Will you write out, word for word, every line from the one with "(1.50 s to 2.00 s)" to the final line of the data below, with the pictures left out?
====================
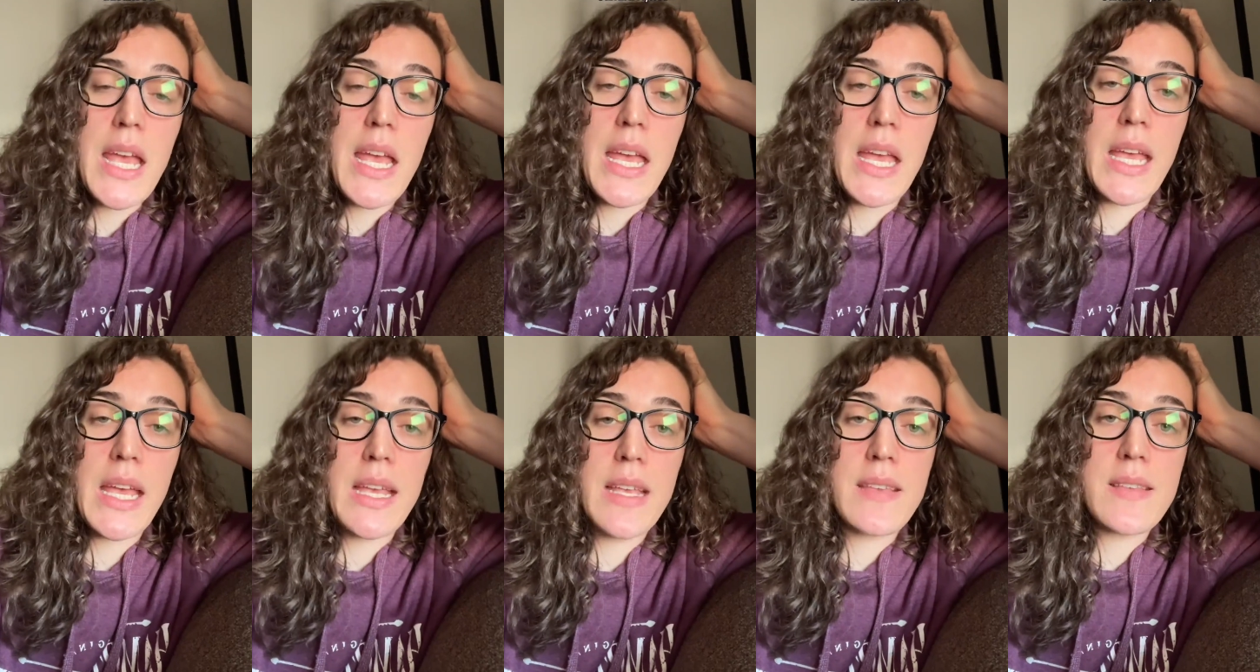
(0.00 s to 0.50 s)

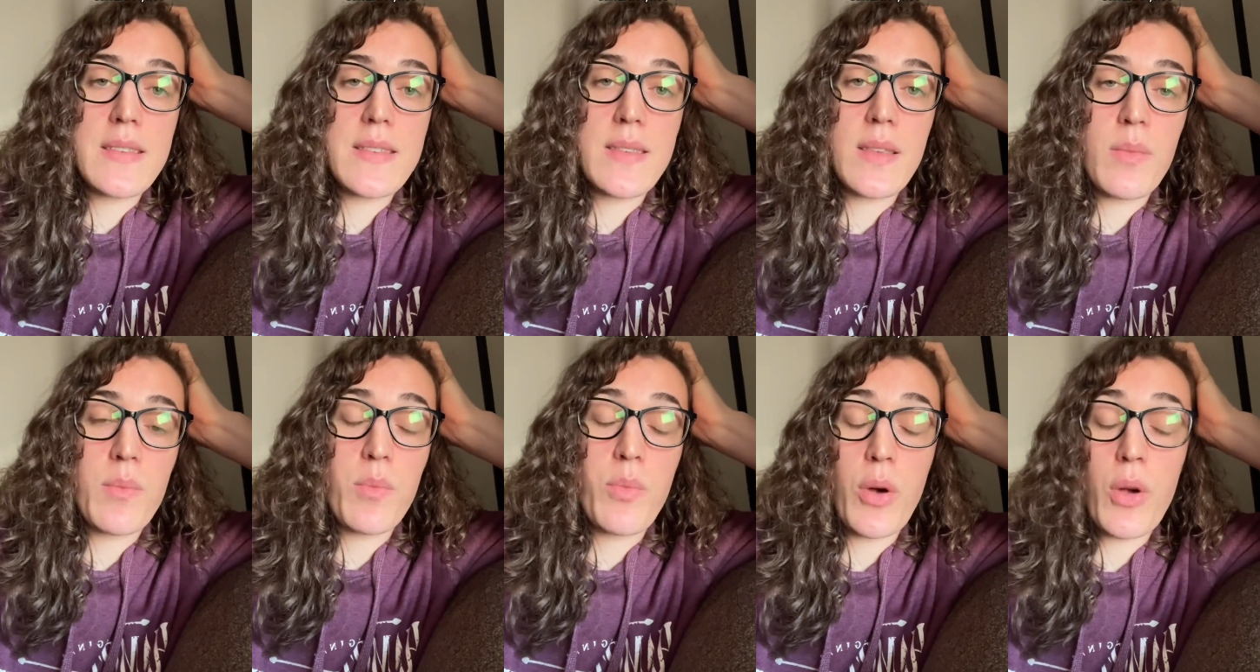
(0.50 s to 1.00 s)
is
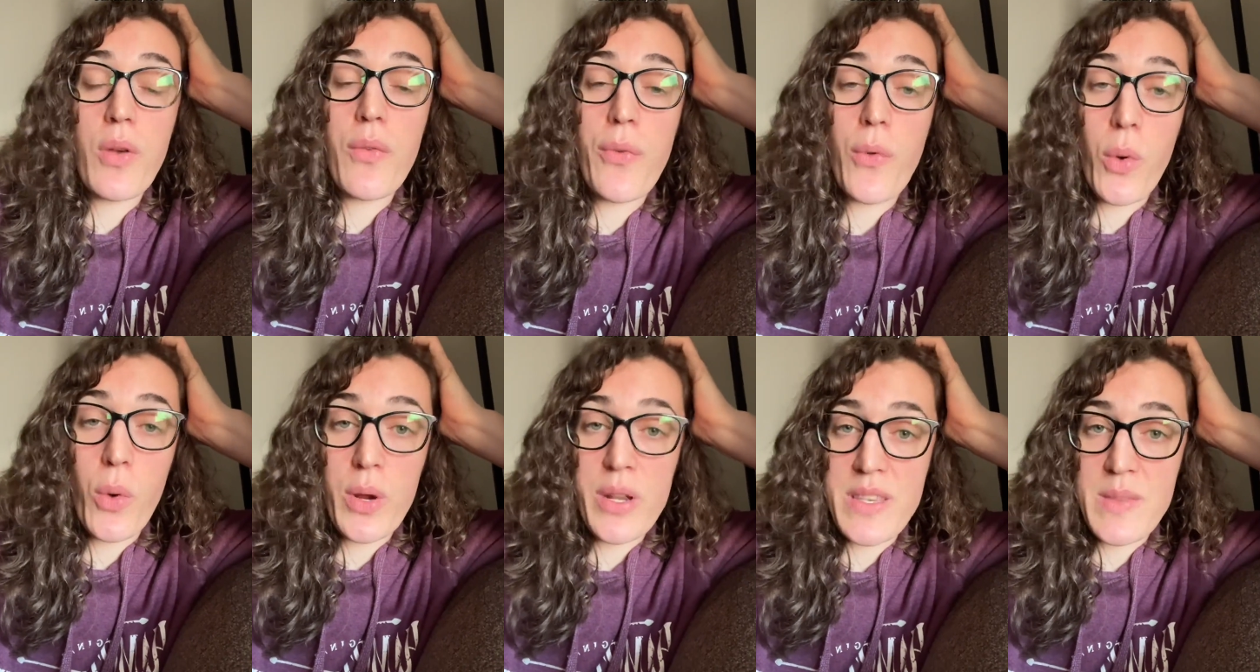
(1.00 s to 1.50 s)
Book of
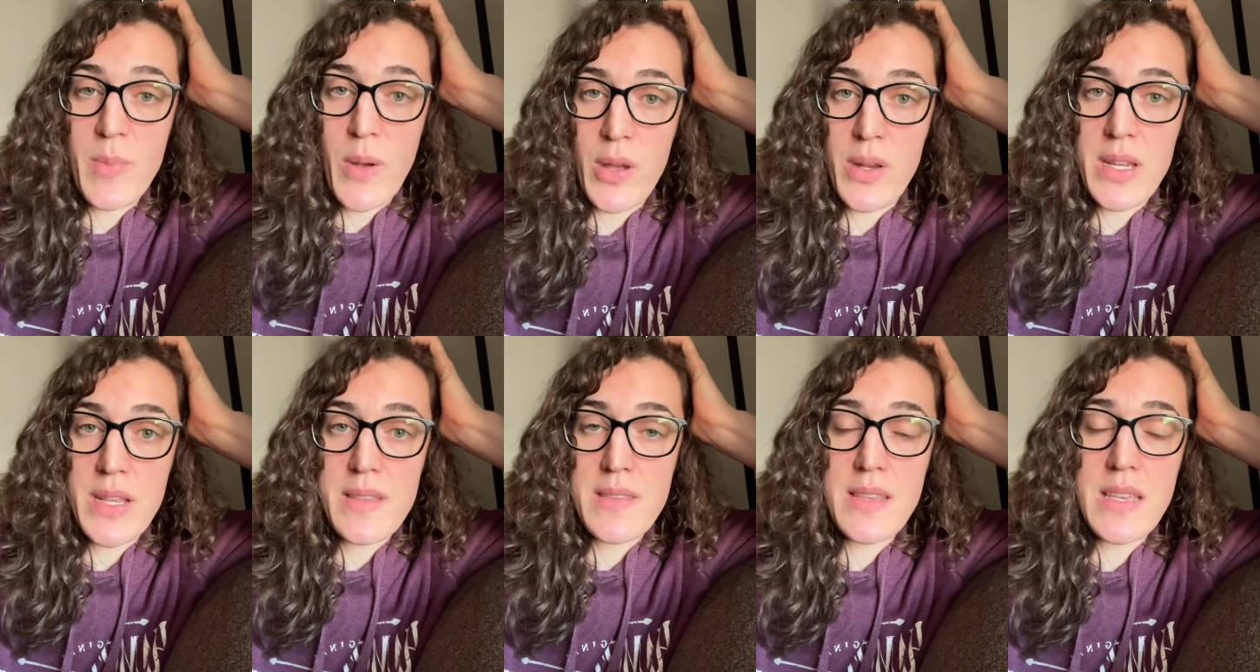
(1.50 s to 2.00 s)

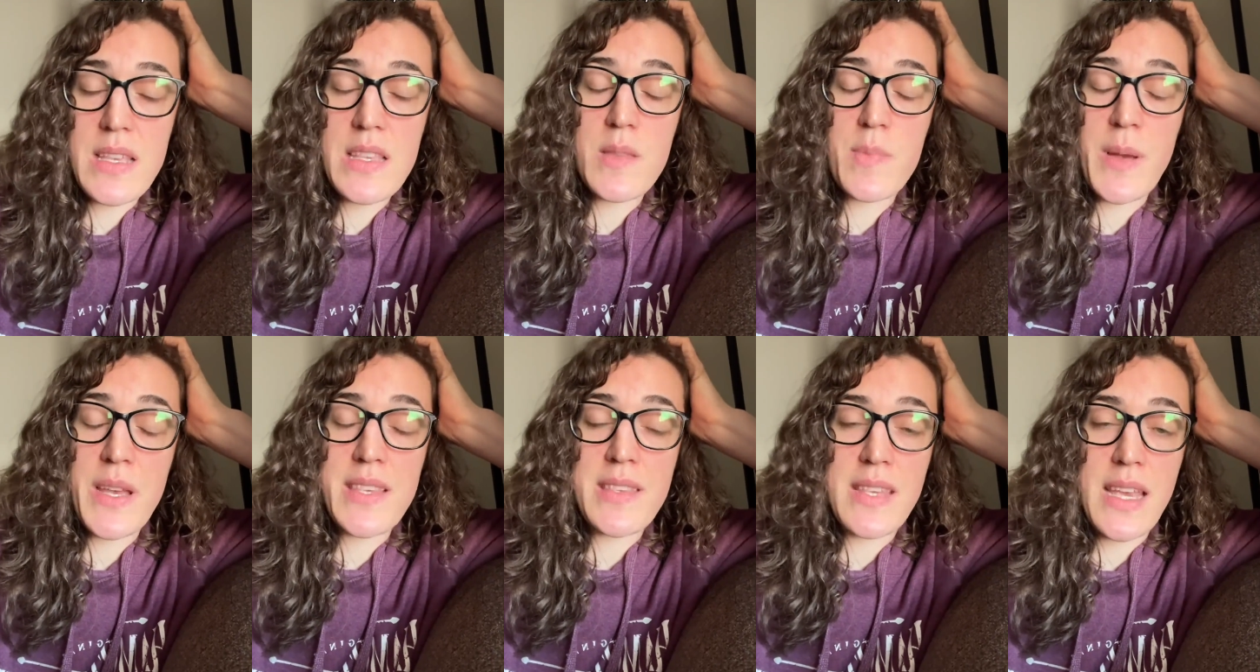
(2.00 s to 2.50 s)
Correspondences
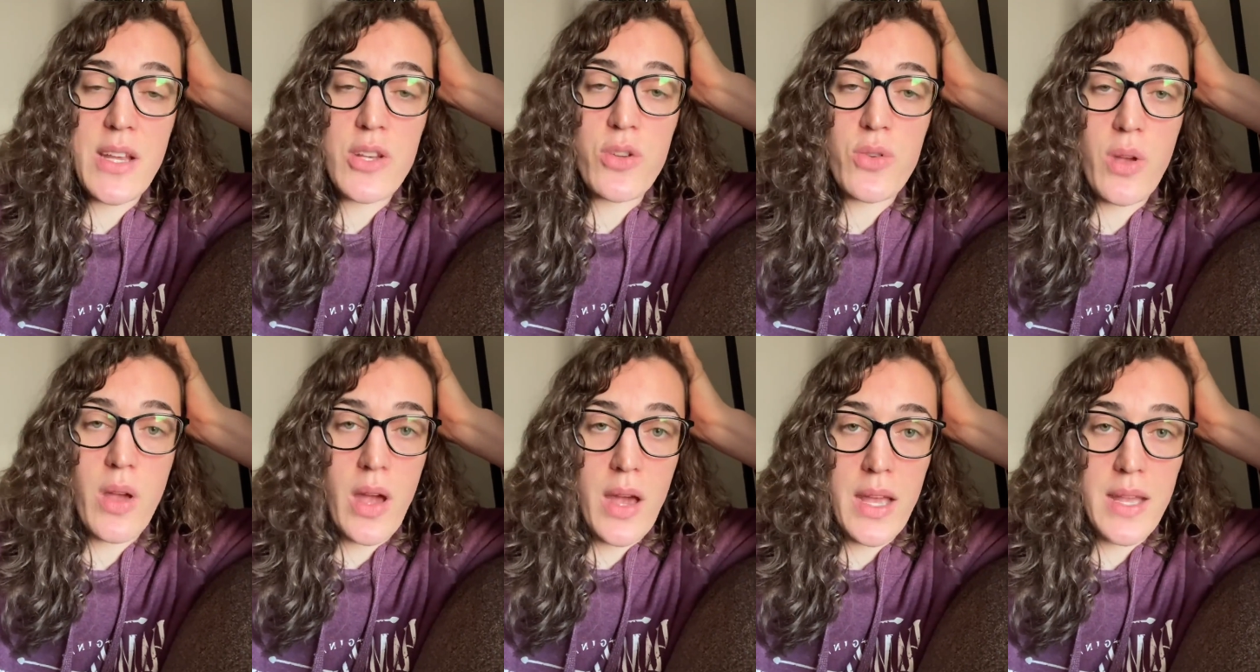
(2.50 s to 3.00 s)
by
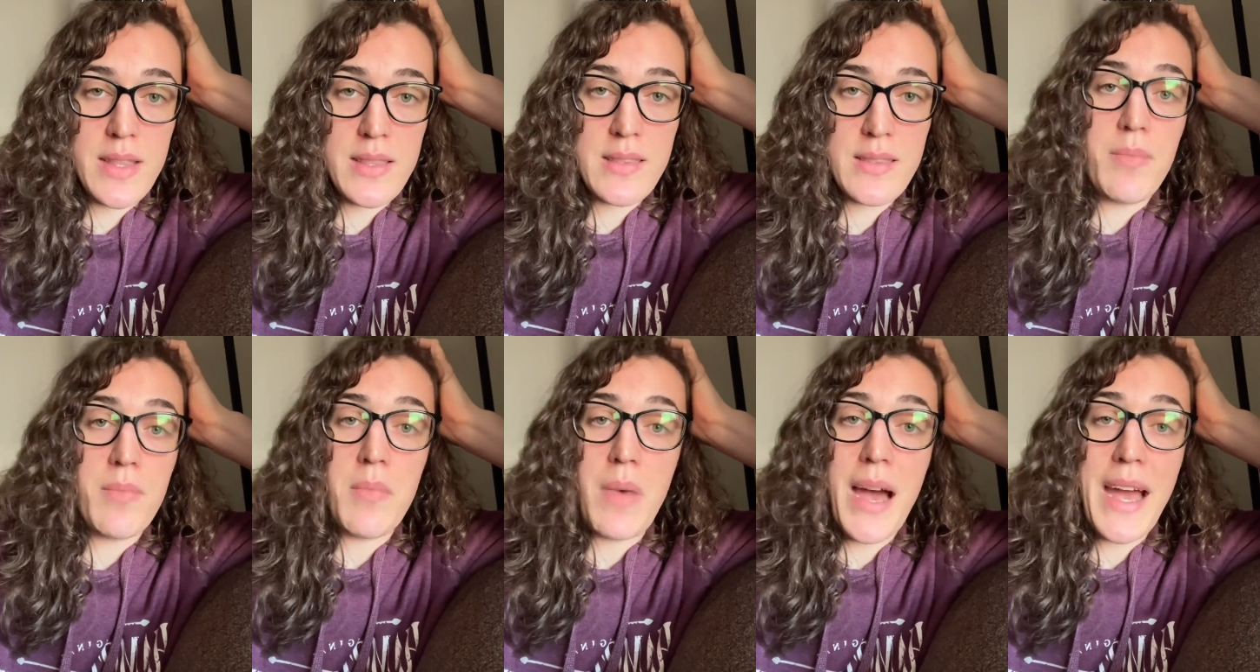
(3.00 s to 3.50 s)
Sandra Kynes.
====================
§ **Exercise response**
(1.50 s to 2.00 s)

(2.00 s to 2.50 s)
Correspondences
(2.50 s to 3.00 s)
by
(3.00 s to 3.50 s)
Sandra Kynes.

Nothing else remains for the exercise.